Llewellyn Vaughan -Lee addresses a workshop audience about Spiritual Ecology: The Cry of the Earth – a new book in which he invited contemporary thinkers and writers who affirm a lost legacy of a once Earth-aware culture. Vaughan-Lee describes how we lost a great heritage at the end of the Roman Empire, when the last of “pagan” rites and sites were banned and destroyed. He asserts that we have been taught the wrong story – that the wholeness of the world must be recovered by dispelling the belief that we are separate from the “environment” by reaffirming we are inter-beings with it.
This is a very rich sharing during which the author reads from many of the world’s most articulate spiritual, ecological, and humanities leaders. Take time to listen in a quiet space.
Our present ecological crisis is undeniably the greatest man-made disaster this planet has ever faced—its accelerating climate change, species depletion, pollution and acidification of the oceans. A central but rarely addressed aspect of this crisis is our forgetfulness of the sacred nature of creation, and how this affects our relationship to the environment.
Only when we remember what is sacred can we bring true understanding to our present predicament. This talk will explore this most pressing need of our time: how we are facing not just a physical ecological crisis but also a spiritual crisis, one that demands a spiritual response from each of us.
We often overlook a key indicator of our cultural values about Nature: how we treat each other. Wangari Maathai’s recognition of this came clearly to her when she battled a male-dominated governmental and societal structure in her home country of Kenya. Wangari had earned a doctoral degree in ecology and became the first woman elected to a high governmental office. At the time in Kenya, women were considered the property of men with few rights and often subjugated by violence and sexual abuse. At the same time the government had assaulted the landscape for resources, denuding the land of its aboriginal forests. WIthout trees, streams dried up and drought ravaged once fertile areas where women grew food for their families. Hunger became a big problem among common people. Wangari began a movement among women, The Green Belt Movement, in which women were taught how to raise tree seedlings and plant them. In return they received a small payment, enough to help them develop some economic freedom and personal empowerment.*Kinking an environmental problem and social problems through an economic incentive turned out to be a brilliant strategy for which she earned the Nobel Peace Prize. The Green Belt Movement has reestablished forests, recovered streams, and improved food security. Women are empowered to take restorative action. From the Green Belt Website:
“Shortly after beginning this work, Professor Maathai saw that behind the everyday hardships of the poor—environmental degradation, deforestation, and food insecurity—were deeper issues of disempowerment, disenfranchisement, and a loss of the traditional values that had previously enabled communities to protect their environment, work together for mutual benefit, and to do both selflessly and honestly.”

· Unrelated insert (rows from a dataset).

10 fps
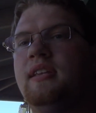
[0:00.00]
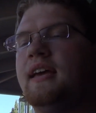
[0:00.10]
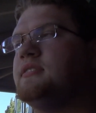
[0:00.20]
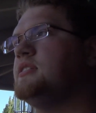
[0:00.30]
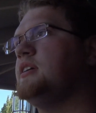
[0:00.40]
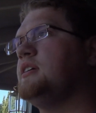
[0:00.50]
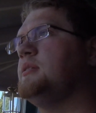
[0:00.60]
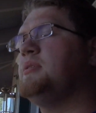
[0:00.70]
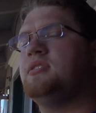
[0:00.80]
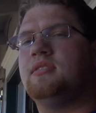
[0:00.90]

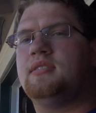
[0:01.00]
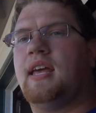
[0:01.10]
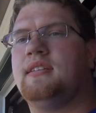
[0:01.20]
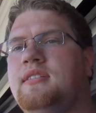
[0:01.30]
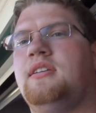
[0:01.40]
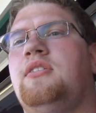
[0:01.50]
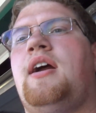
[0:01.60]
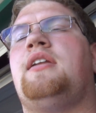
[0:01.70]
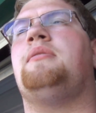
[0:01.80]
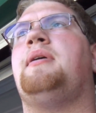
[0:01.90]
testing, emissions testing,
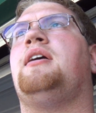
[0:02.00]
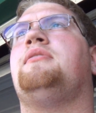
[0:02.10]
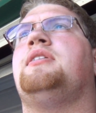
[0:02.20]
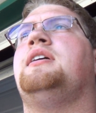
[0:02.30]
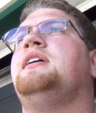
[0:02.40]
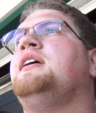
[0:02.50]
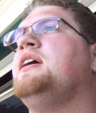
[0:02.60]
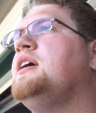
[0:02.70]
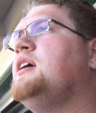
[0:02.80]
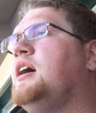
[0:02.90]
you're out of the boundary,
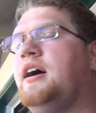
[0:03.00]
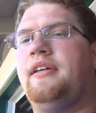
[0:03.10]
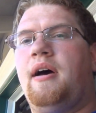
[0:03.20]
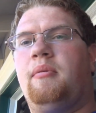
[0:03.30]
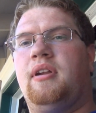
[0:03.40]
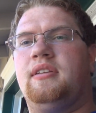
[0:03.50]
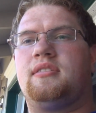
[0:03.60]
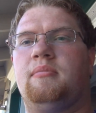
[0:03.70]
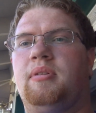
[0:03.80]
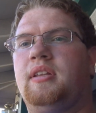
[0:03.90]
that one
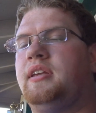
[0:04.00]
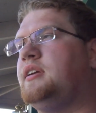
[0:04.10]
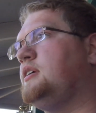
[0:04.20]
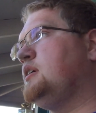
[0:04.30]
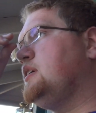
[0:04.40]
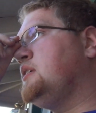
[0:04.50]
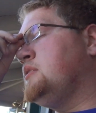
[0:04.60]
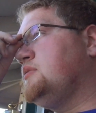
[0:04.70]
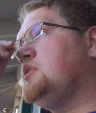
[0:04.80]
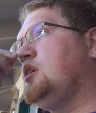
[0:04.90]
is completely,
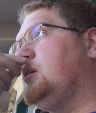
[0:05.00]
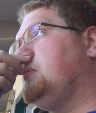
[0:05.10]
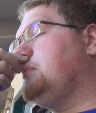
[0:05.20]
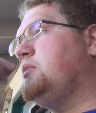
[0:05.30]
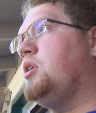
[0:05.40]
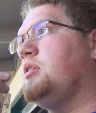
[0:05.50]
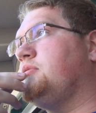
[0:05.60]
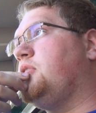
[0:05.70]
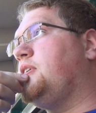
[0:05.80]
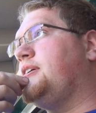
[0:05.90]
you know, null
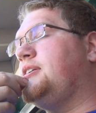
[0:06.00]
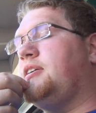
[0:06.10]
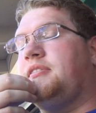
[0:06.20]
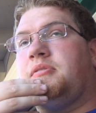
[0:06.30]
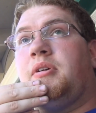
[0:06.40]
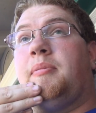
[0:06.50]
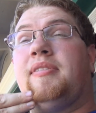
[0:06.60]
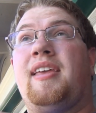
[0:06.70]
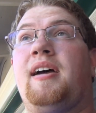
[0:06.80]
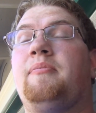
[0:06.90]
and void. You don't have to worry
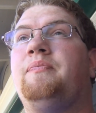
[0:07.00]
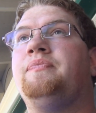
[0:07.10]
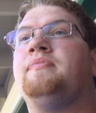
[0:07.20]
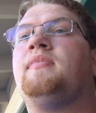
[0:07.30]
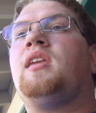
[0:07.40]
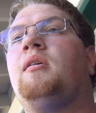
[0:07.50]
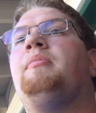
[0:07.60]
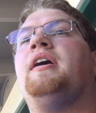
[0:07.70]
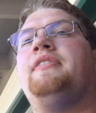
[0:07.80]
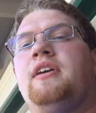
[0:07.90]
about that.
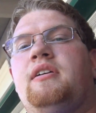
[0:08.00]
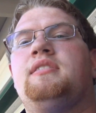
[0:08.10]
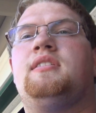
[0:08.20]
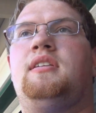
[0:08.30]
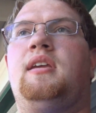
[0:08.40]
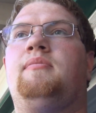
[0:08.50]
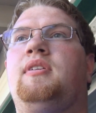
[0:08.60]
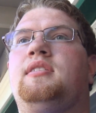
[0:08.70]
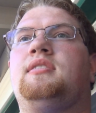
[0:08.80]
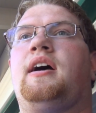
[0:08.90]
But there is the
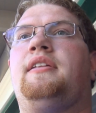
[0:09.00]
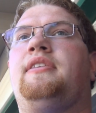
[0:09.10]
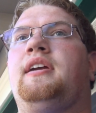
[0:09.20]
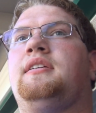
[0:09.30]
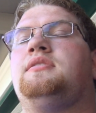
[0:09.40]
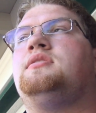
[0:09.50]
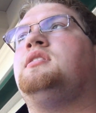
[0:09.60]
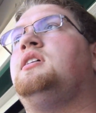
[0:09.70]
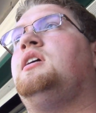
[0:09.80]
DMV side of things,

During the American feminist movement, Susan Griffin published Woman and Nature (Sierra Club Books, 1978). She provided the basis for women and environmental leaders to understand the relationship between the subjugation of women by Western political culture and the subjugation of land for resource use.
Over the last fifty years, many thinkers, activists and writers have drawn similar relationships that illuminate an important truth: the way we treat each other is the way we treat wildlife, land, and nature as a whole. Aldo Leopold, in his development of The Land Ethic (Sand County Almanac, Oxford University Press, 1949, 1987) describes the evolution of an ecological conscience when culture extends rights from humans to the rights of animals and plants, to land, water and air – when humans are seen as one part of a whole of interdependent parts.
While advances in human rights have been achieved in the U.S. and around the world, there is still much work to be done. Locally in Pensacola we have arrested development in multicultural equanimity. None the less there are many people here who embrace the complexity of the relationship between human society and living communities we call nature.
For a an excellent example of this relationship, read Paul Giorno’s The Man Who Planted Trees. It is a wonderful short story illustrative of how people are linked to land and to each other, not in theory, but viscerally.